[YOUR OBJECTIVE]: Transcribe the data that follows without changing a word, and omit the pictures.

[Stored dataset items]

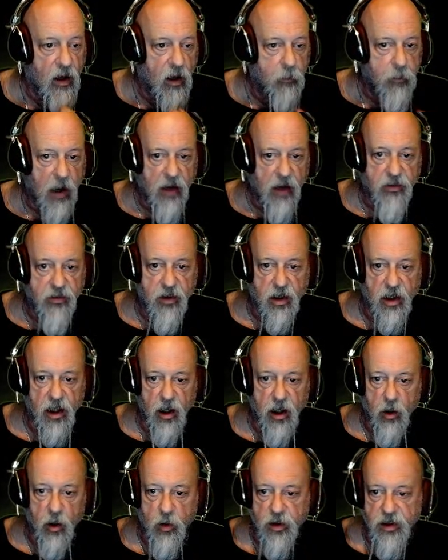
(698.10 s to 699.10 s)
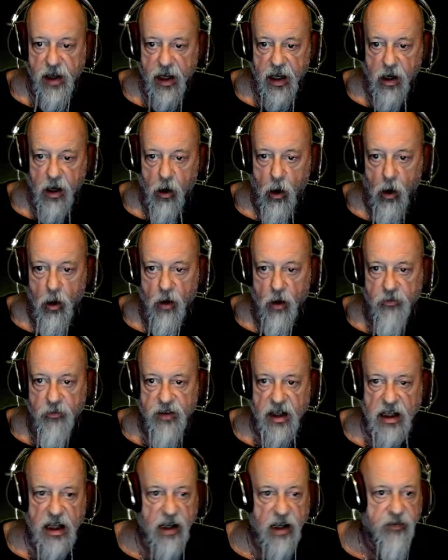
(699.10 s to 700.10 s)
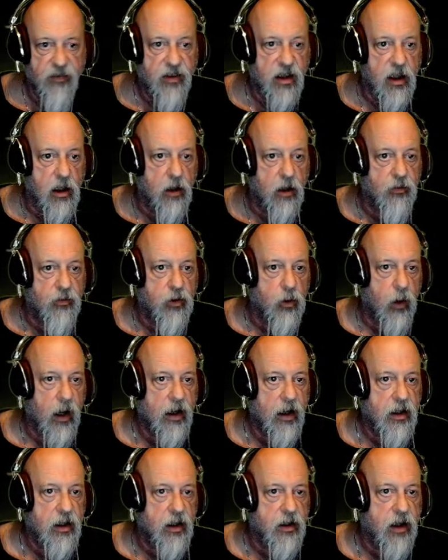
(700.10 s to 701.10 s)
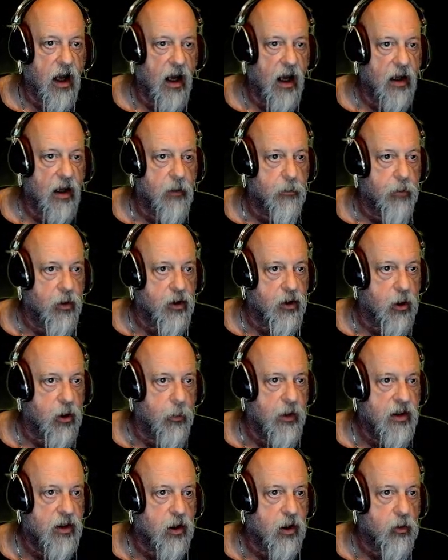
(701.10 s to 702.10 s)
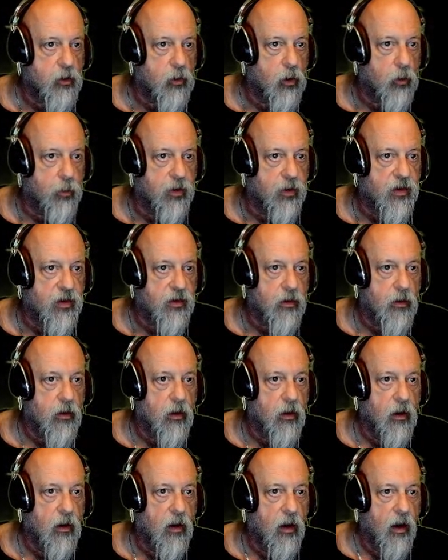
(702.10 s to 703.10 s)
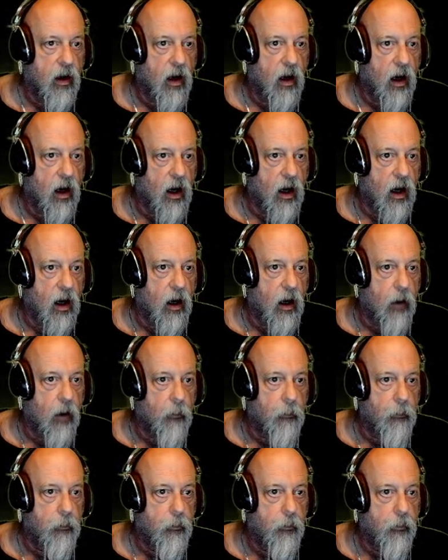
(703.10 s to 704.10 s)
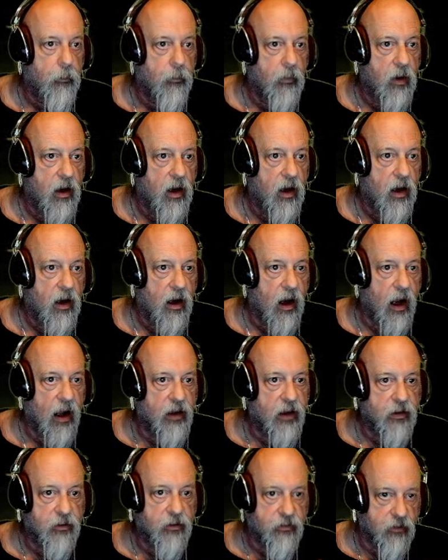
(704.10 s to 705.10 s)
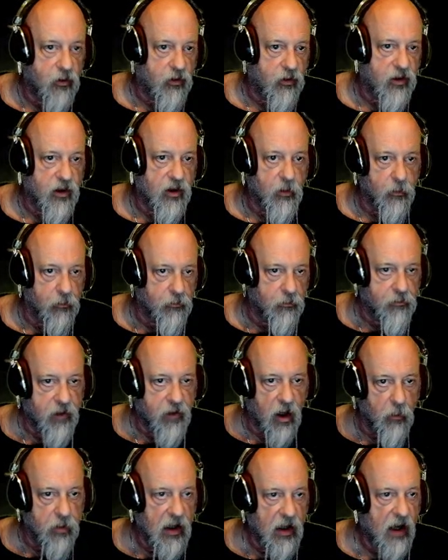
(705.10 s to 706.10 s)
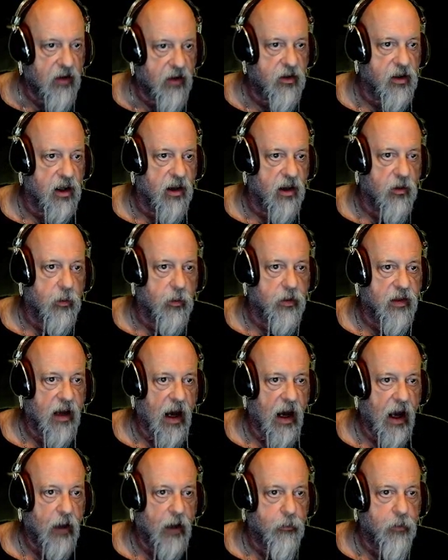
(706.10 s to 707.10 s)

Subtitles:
Basically, you can take all of the glyphs that you've created and put them into groups. And there's some complexities with that.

[WRITTEN ANSWER]:
(698.10 s to 699.10 s)
(699.10 s to 700.10 s)
(700.10 s to 701.10 s)
(701.10 s to 702.10 s)
(702.10 s to 703.10 s)
(703.10 s to 704.10 s)
(704.10 s to 705.10 s)
(705.10 s to 706.10 s)
(706.10 s to 707.10 s)

Subtitles:
Basically, you can take all of the glyphs that you've created and put them into groups. And there's some complexities with that.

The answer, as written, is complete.